The station is located in the central area of the town of Loimaa, at the crossing point of the railroad, Finnish National Road 9 and Finnish local road 213. All passenger trains stop at Loimaa, and it also serves cargo traffic.

The Finnish Heritage Agency has classified Loimaa railway station as a nationally significant built culturual environment.

== History ==
Loimaa railway station is one of the original stations opened on the Turku–Toijala railway line in 1876. Loimaa station was also the most significant of the intermediate stations on the railway, being the only Class III station.

The Renaissance Revival style station building, likely designed by Knut Nylander (who was the building designer of Finnish State Railways at the time), was completed in the same year as the station was opened. Loimaa station also had two locomotive sheds, out of which the first one was moved to Humppila in 1902 and the second one was demolished. The original water tower located at the station was exploded during the Finnish Civil War and a similar water tower was built at Humppila after the war.

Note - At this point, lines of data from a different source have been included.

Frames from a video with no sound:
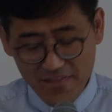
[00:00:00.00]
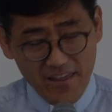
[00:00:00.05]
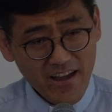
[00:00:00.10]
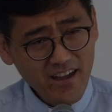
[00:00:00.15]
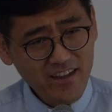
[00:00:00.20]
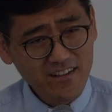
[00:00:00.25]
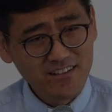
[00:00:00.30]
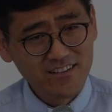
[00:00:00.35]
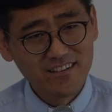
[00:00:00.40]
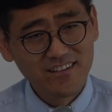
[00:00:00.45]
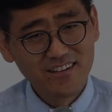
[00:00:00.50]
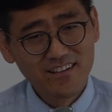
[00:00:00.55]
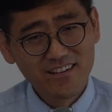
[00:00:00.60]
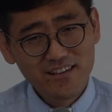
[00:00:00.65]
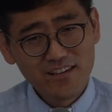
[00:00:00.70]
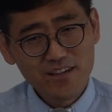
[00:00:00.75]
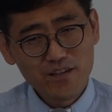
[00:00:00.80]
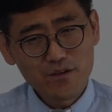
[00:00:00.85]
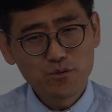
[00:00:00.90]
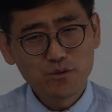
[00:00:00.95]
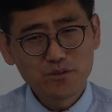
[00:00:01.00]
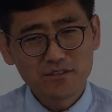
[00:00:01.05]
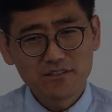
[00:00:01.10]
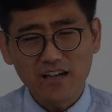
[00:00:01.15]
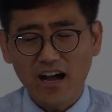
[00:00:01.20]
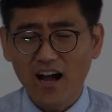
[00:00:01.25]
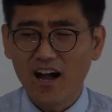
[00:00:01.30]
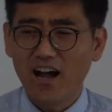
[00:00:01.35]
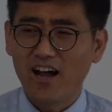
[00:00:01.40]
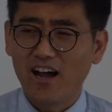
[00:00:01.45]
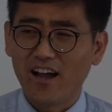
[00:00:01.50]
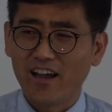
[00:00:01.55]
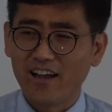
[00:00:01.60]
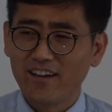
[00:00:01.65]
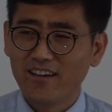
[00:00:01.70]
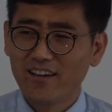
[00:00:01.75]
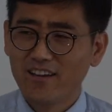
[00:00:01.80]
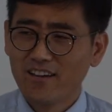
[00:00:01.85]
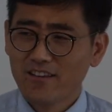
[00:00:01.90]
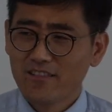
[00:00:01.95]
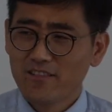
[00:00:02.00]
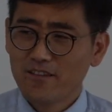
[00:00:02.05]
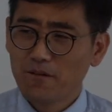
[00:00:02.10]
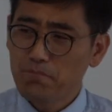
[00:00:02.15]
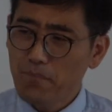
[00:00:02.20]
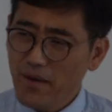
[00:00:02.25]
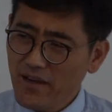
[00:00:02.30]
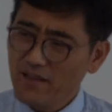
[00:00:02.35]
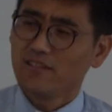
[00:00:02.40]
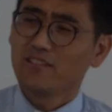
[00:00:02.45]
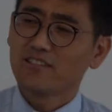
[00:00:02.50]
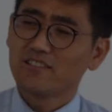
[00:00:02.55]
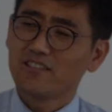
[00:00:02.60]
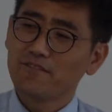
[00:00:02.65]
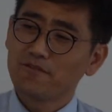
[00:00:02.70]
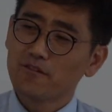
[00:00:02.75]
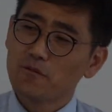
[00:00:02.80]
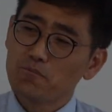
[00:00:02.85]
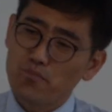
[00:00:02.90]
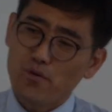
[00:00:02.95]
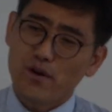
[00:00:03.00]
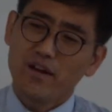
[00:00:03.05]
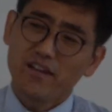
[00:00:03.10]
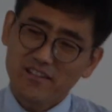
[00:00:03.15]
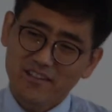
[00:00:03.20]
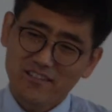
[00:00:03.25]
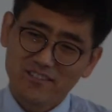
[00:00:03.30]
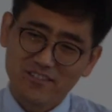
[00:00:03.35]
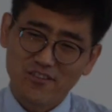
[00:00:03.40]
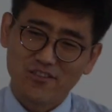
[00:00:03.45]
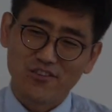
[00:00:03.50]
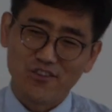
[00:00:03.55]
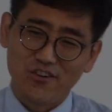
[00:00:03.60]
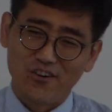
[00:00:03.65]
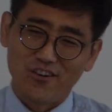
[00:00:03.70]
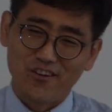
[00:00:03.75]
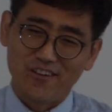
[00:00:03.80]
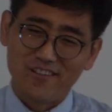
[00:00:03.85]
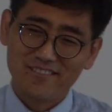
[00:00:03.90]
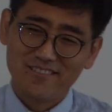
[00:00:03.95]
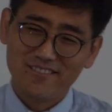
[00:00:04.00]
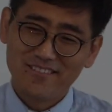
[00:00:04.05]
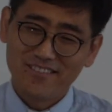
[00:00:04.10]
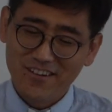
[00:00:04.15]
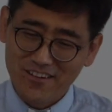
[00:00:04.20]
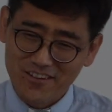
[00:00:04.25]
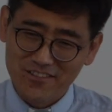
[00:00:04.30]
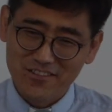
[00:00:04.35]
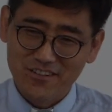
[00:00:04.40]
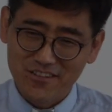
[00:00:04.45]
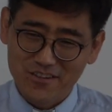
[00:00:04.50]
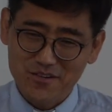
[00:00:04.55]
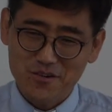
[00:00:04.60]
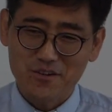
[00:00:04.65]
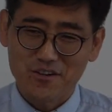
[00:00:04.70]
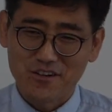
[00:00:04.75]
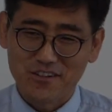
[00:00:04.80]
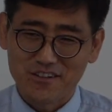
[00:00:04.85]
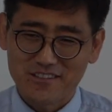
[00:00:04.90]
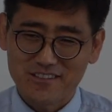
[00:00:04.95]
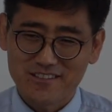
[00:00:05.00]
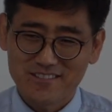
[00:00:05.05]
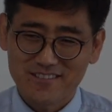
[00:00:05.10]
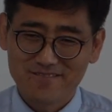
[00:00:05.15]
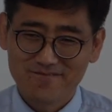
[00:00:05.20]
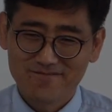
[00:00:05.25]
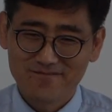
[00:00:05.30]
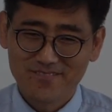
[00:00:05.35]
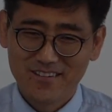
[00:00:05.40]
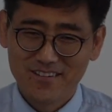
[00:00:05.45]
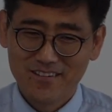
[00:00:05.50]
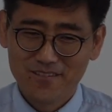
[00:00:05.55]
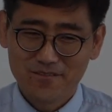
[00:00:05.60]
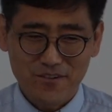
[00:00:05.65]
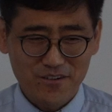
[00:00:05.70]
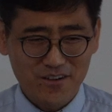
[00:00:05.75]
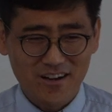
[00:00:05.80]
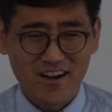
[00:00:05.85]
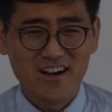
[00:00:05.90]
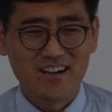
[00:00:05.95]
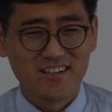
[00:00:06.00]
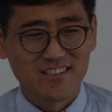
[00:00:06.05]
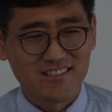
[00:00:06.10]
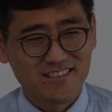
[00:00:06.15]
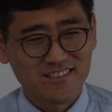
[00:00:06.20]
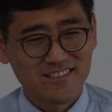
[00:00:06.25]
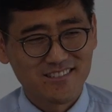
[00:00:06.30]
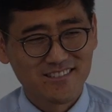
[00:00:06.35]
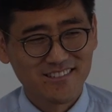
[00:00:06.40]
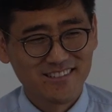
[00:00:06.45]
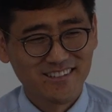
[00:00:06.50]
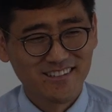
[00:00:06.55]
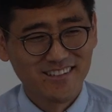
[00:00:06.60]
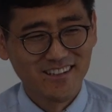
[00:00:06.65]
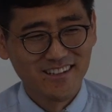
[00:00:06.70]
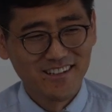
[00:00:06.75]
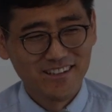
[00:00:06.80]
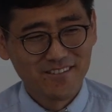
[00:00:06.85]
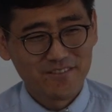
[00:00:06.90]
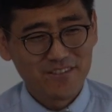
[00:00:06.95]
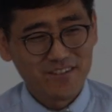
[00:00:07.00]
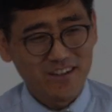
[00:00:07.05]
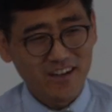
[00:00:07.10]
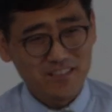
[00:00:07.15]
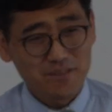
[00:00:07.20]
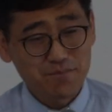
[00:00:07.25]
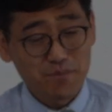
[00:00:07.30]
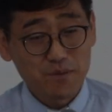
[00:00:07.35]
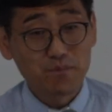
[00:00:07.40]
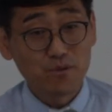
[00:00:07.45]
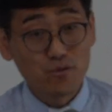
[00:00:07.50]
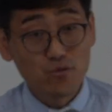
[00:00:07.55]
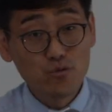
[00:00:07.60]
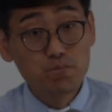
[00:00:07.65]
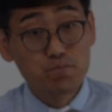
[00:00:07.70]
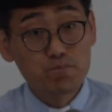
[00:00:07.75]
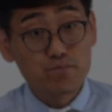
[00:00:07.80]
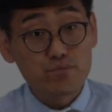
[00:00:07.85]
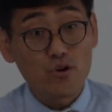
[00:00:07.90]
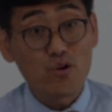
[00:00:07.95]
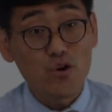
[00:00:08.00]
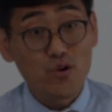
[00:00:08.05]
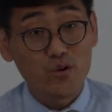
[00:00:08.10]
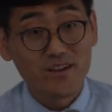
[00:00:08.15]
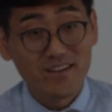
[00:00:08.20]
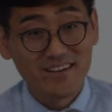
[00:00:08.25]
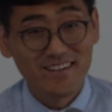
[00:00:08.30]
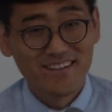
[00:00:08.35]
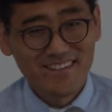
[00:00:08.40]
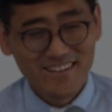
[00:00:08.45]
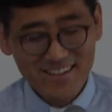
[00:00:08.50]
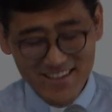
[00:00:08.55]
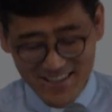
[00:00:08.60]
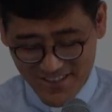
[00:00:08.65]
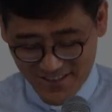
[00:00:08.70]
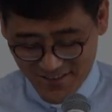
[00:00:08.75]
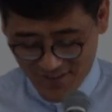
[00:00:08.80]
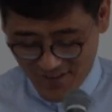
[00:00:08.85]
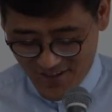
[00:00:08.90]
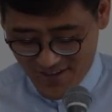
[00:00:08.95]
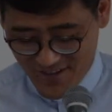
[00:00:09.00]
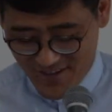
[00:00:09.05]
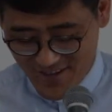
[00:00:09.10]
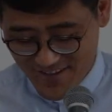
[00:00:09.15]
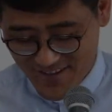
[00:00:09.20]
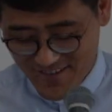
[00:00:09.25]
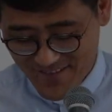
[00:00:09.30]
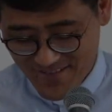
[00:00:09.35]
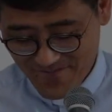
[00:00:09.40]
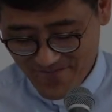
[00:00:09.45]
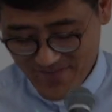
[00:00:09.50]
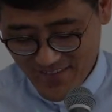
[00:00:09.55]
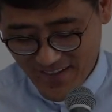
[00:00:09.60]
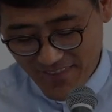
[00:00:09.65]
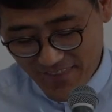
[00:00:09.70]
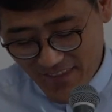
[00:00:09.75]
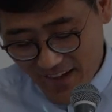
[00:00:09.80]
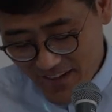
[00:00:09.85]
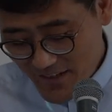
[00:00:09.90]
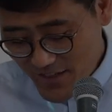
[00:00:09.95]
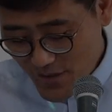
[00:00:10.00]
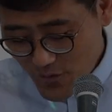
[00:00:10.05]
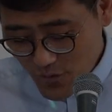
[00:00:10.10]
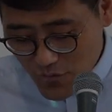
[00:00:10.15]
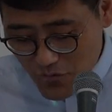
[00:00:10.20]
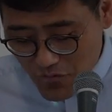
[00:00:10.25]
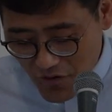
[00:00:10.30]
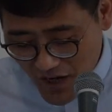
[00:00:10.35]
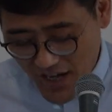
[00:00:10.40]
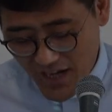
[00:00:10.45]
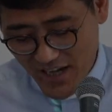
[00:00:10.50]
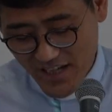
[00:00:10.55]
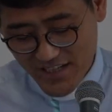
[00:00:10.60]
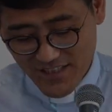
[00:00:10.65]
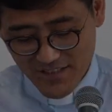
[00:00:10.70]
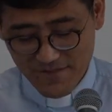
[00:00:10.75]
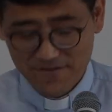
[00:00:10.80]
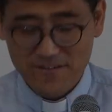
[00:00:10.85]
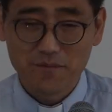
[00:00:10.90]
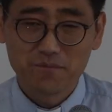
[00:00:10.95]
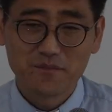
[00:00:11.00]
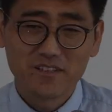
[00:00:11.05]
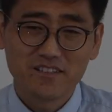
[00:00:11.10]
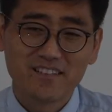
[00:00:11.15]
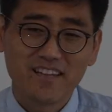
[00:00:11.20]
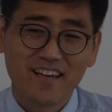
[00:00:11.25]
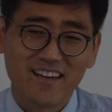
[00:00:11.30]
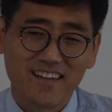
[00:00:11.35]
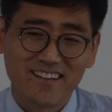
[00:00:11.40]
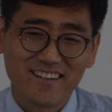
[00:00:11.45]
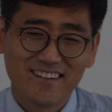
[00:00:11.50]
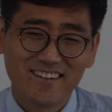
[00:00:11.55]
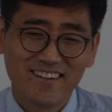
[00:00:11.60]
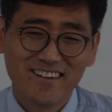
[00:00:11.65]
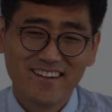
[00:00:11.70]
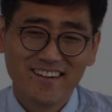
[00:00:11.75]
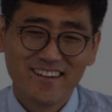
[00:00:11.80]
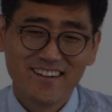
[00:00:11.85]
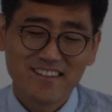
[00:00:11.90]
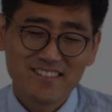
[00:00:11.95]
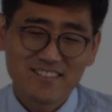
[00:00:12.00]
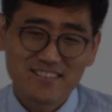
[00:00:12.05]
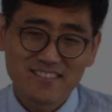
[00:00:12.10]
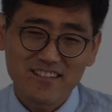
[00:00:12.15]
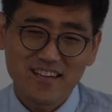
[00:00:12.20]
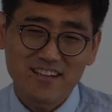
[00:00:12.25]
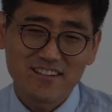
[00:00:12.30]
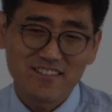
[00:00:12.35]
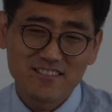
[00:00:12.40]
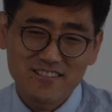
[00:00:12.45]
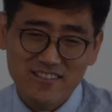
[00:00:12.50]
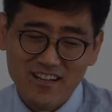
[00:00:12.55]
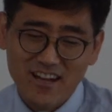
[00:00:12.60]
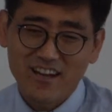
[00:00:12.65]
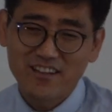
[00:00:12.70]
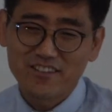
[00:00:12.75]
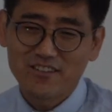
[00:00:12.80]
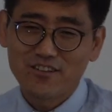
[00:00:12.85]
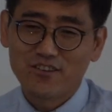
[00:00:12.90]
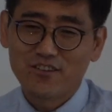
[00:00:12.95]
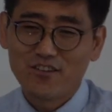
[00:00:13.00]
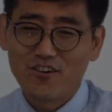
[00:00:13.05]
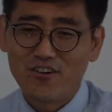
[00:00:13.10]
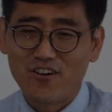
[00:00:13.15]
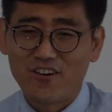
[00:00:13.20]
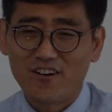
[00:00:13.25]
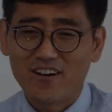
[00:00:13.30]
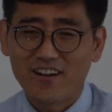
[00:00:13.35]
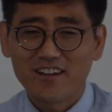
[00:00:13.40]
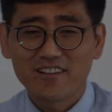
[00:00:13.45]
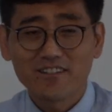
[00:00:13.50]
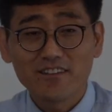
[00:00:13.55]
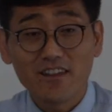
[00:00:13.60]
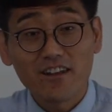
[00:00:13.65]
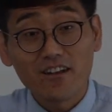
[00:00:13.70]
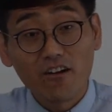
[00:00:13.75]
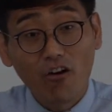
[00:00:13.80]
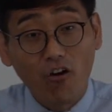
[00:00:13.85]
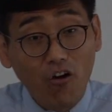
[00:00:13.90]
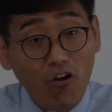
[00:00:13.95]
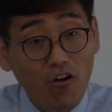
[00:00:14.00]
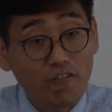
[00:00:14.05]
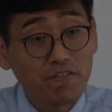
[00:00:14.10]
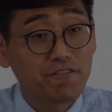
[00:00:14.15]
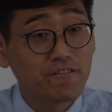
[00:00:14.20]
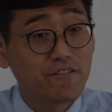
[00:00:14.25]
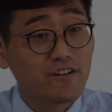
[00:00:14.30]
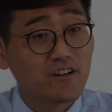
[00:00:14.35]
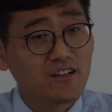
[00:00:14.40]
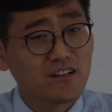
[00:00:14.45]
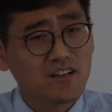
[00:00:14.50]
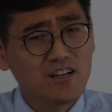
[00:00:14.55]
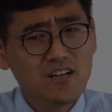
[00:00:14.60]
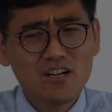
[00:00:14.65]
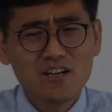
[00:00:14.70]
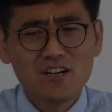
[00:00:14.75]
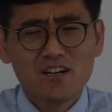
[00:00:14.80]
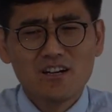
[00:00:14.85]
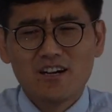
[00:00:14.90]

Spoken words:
And then he would die the penalty for breaking the law on the cross for us, for God's people who broke his law. And then he would rise from the dead and set aside the law and then offer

The area surrounding the station soon grew into a significant centre of population. A sawmill was established near the station in 1877, followed later by a brick factory, a leather factory, a beer factory and a mill, among others. Around the time of Finland's independence, Loimaa already resembled a market town with its stores, banks, chapels and electric lights. The station village along with the village near Vesikoski mill was eventually made into a market town in 1922.

By the end of the 19th century, there were plans to make Loimaa into a junction station by building a new railway line from Helsinki to Peipohja station (current Kokemäki), offering a more direct train connection to Pori. In the 1920s, there were even plans about building a railway line from Loimaa to Riihimäki. Both of the plans were eventually withdrawn in the 1930s, due to the increase of bus traffic.

Loimaa station became remotely controlled in 2000, but the ticket sales office remained open until 2008.

== Departure tracks ==
Loimaa railway station has two platform tracks. All passenger trains that stop at the station currently use track 1.